DATA FOR THIS EXERCISE: Begin

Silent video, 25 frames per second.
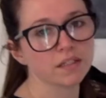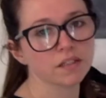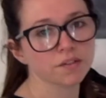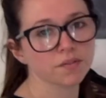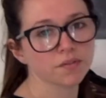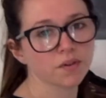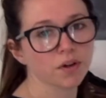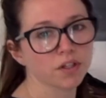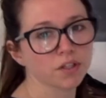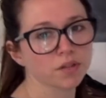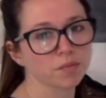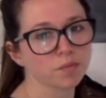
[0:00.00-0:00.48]

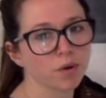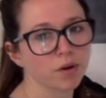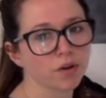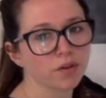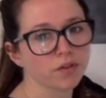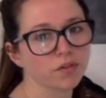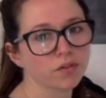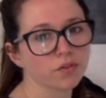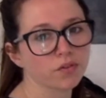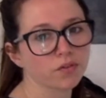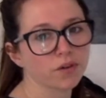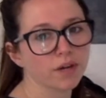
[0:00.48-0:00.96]
divided by
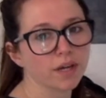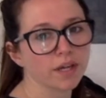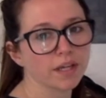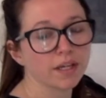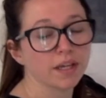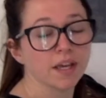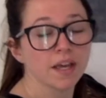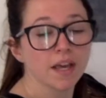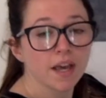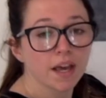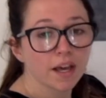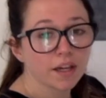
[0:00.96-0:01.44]
3,
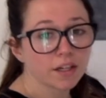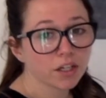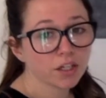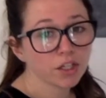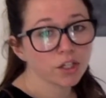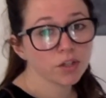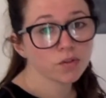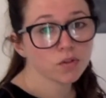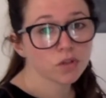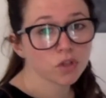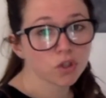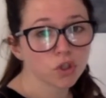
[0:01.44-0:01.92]
and
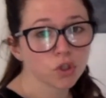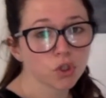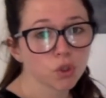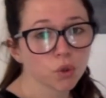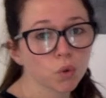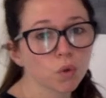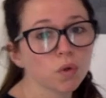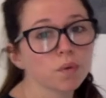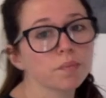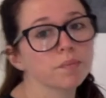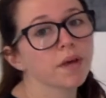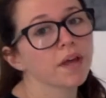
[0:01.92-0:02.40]
I used the
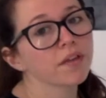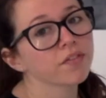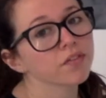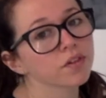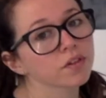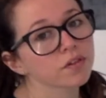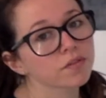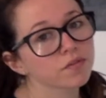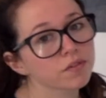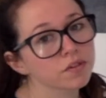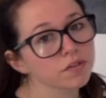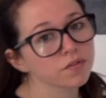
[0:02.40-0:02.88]
short
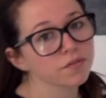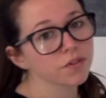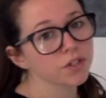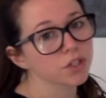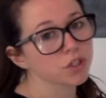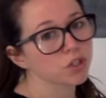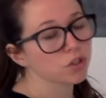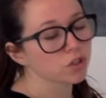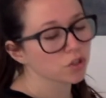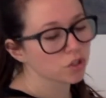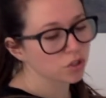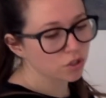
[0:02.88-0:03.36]
method of
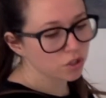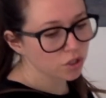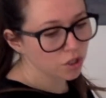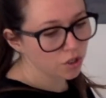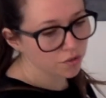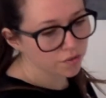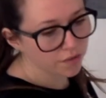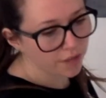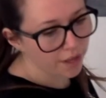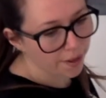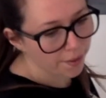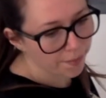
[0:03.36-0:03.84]
division to
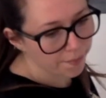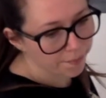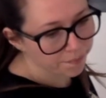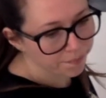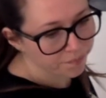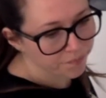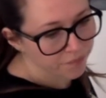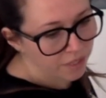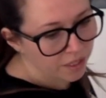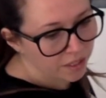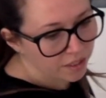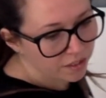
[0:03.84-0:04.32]
do that.
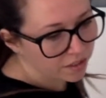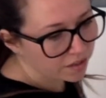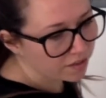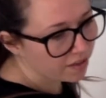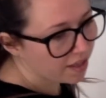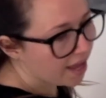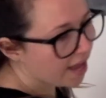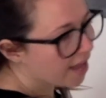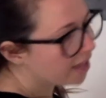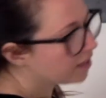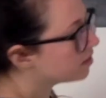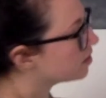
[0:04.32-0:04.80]
Now the
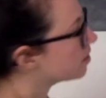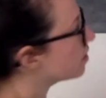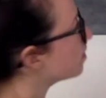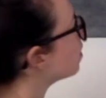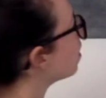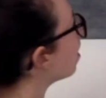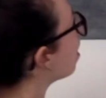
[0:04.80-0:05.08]
answer that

DATA FOR THIS EXERCISE: End

WORK ITEM >>
Copy the records exactly. Skip any pictures.

RESPONSE BELOW >>
Silent video, 25 frames per second.
[0:00.00-0:00.48]

[0:00.48-0:00.96]
divided by
[0:00.96-0:01.44]
3,
[0:01.44-0:01.92]
and
[0:01.92-0:02.40]
I used the
[0:02.40-0:02.88]
short
[0:02.88-0:03.36]
method of
[0:03.36-0:03.84]
division to
[0:03.84-0:04.32]
do that.
[0:04.32-0:04.80]
Now the
[0:04.80-0:05.08]
answer that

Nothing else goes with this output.